Une caméra, une équipe légère et un budget riquiqui: en 2007, Robin Aubert s'offrait une échappée vers l'Inde pour y tourner À quelle heure le train pour nulle part. Dans la spontanéité la plus totale, Robin Aubert suit la quête d'un voyageur québécois à la recherche de son frère jumeau.

«On était partis d'un documentaire, d'une femme qui cherchait son fils. Mais comment trouver quelqu'un dans un environnement d'un milliard de personnes?» demande le réalisateur. Son personnage, lui, remontera sur les traces de son frère grâce aux réponses d'Indiens, comédiens non professionnels, rencontrés lors du tournage.

Cette belle échappée, Robin Aubert se l'est autorisée entre la sortie de son premier long (Saint-Martyr-des-Damnés) et le financement de son deuxième (À l'origine d'un cri). «Ça faisait trois ans que j'étais assis à tapocher sur mon ordinateur: j'avais le goût de lâcher ça, de retrouver une liberté créatrice, de faire quelque chose de plus libre», dit-il.

À quelle heure le train pour nulle part interroge donc la part de dualité que l'on a en nous, mais aussi notre rapport à l'autre. «Le voyageur cherche son frère, mais c'est aussi une partie de lui», dit Aubert.
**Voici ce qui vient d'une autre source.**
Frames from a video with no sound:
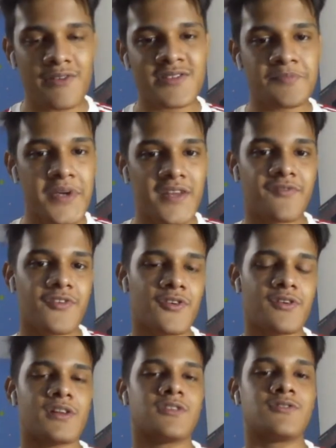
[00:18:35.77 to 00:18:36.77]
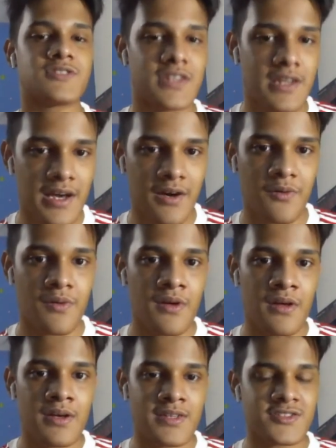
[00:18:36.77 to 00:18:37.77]
been for Ronaldo till now.
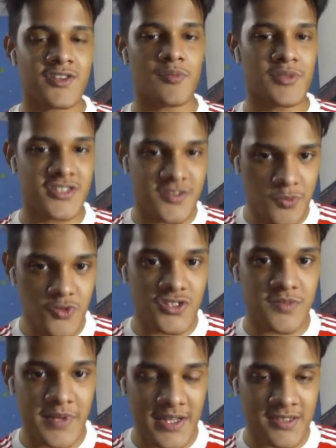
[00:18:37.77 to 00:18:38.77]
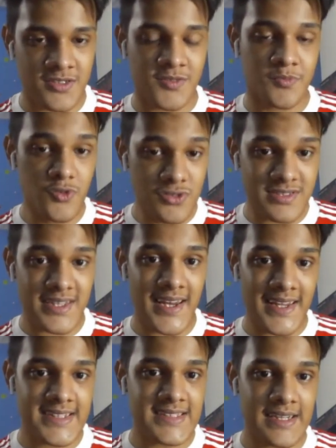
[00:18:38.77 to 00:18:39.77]
It's not been smooth
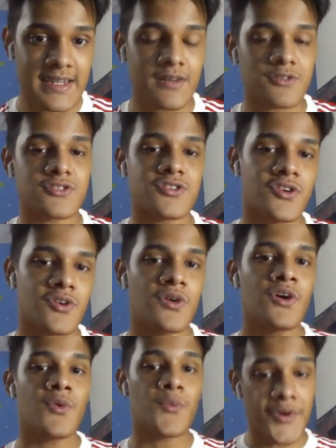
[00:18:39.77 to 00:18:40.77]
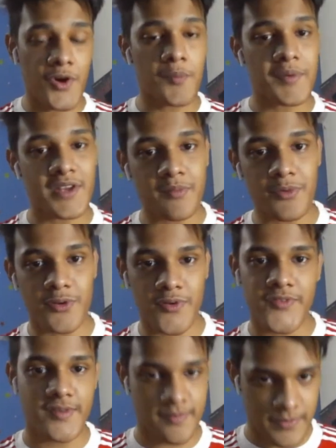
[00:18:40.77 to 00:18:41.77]
sailing till now, so we hope it
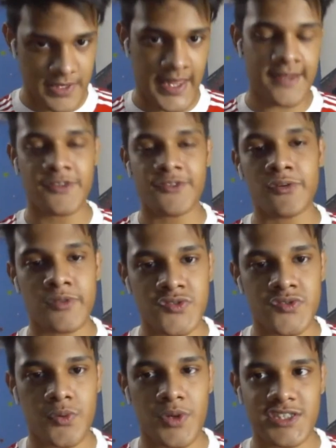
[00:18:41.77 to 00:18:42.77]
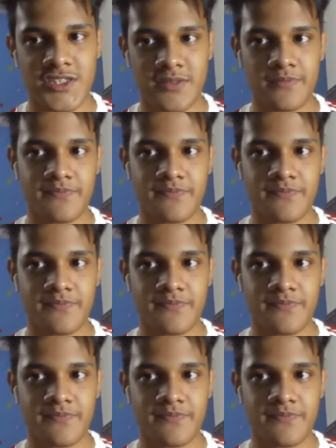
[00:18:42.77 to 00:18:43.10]
improves. Thank you so much for watching.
Lui-même décrit ses propres contradictions: «J'ai une partie bonne et une partie révoltée en moi: je suis partagé entre ces déséquilibres.»

La fuite est aussi au coeur d'À l'origine d'un cri que Robin Aubert termine en ce moment. «À quelle heure le train pour nulle part est vraiment un film sur les fantômes intérieurs; le prochain traite plus des liens filiaux. Ce film est un peu l'enfant de Saint-Martyr-des-Damnés», croit-il.

Lui-même adepte du voyage, Aubert a choisi de camper le décor de son film en Inde, où il a déjà séjourné. «L'Inde, c'est ma maîtresse», s'amuse le réalisateur. Son voyageur - Luis Bertrand- n'y a, lui, jamais mis les pieds: le film restitue donc l'expérience sensorielle d'un premier voyage en Inde.

«C'est déconcertant, raconte Robin Aubert. L'Inde a beaucoup de paradoxes, c'est un pays où tout avance très vite, mais qui a aussi beaucoup de contrastes.» Au milieu des foules et des bruits continus de la ville, le personnage se perd. «Pour moi, le son est un personnage secondaire», poursuit-il.

À quelle heure le train pour nulle part est un film dans lequel on reconnaît la signature de Robin Aubert. Le réalisateur acquiesce: «Je suis quelqu'un rempli de défauts: mes films me ressemblent beaucoup. Ma signature, je sais que je l'ai. Je suis tellement tout croche que mes films sont comme ça aussi. Ça ressemble à une brique plus qu'à une pierre polie.»

Entre les films spontanés et bruts et ceux produits dans des veines plus communes, Robin Aubert ne veut pas choisir. «Il faut les deux», tranche-t-il. Le réalisateur espère faire, à partir d'À quelle heure le train pour nulle part, une «pentologie» inspirée par chaque continent.

«Le fait de m'ouvrir la gueule, ça m'impose de le faire et de continuer. Ce n'est pas terminé, l'exploration», dit-il. La prochaine destination comme le prochain thème sont pour l'instant tenus secrets. Seule certitude, après des films masculins, Robin Aubert espère filmer des femmes. «Je veux écrire pour les femmes, sur les relations humaines. Mon côté «identité» est passé.»